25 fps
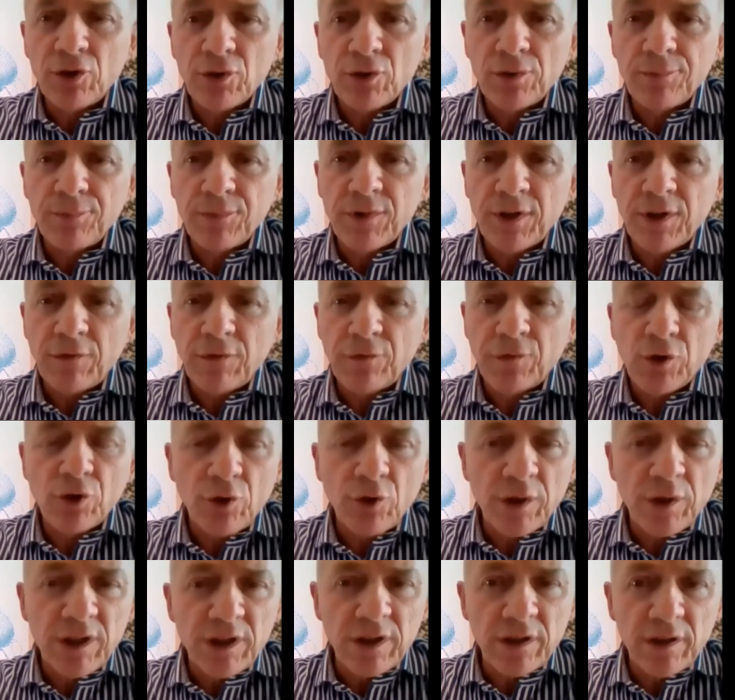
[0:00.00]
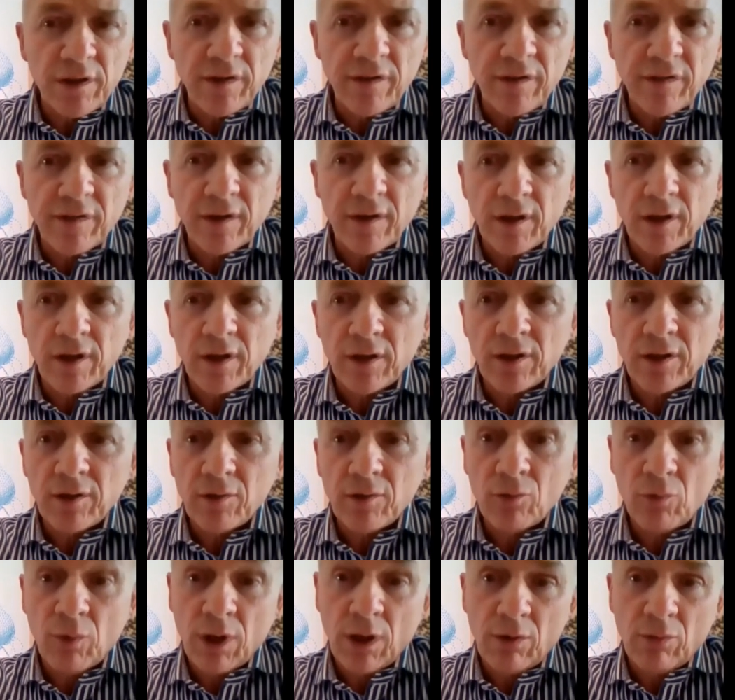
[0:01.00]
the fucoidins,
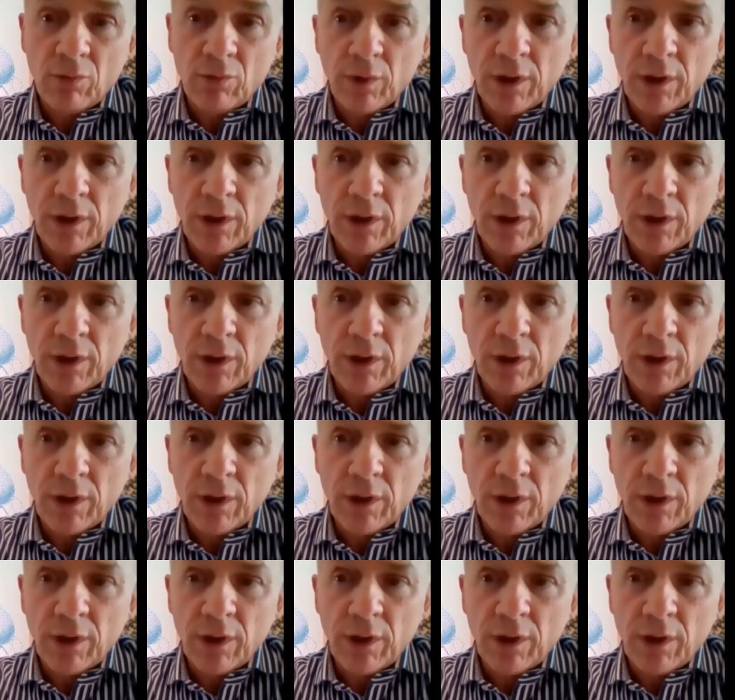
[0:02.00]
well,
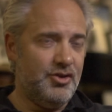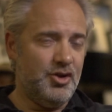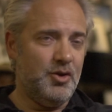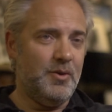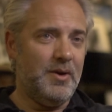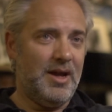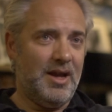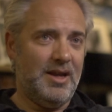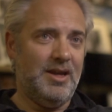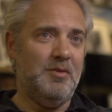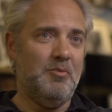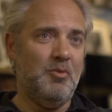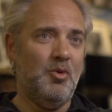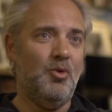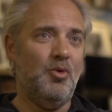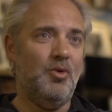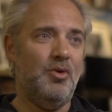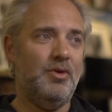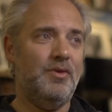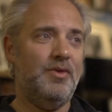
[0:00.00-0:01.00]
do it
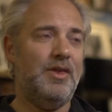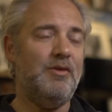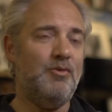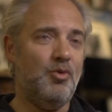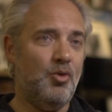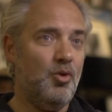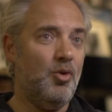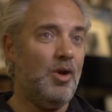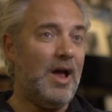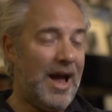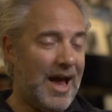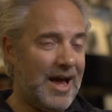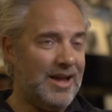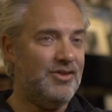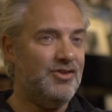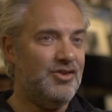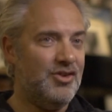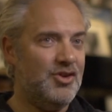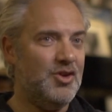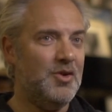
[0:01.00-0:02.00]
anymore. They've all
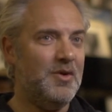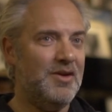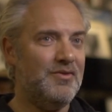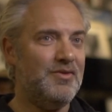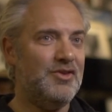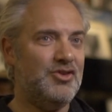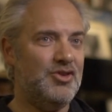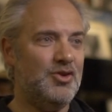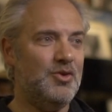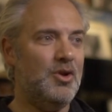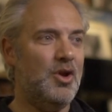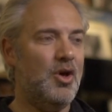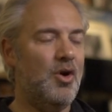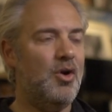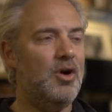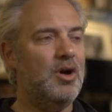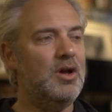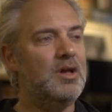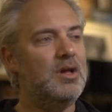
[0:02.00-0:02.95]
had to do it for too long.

┄┄┄┄┄┄

Output the entries verbatim, skipping images.

25 fps
[0:00.00]
[0:01.00]
the fucoidins,
[0:02.00]
well,
[0:00.00-0:01.00]
do it
[0:01.00-0:02.00]
anymore. They've all
[0:02.00-0:02.95]
had to do it for too long.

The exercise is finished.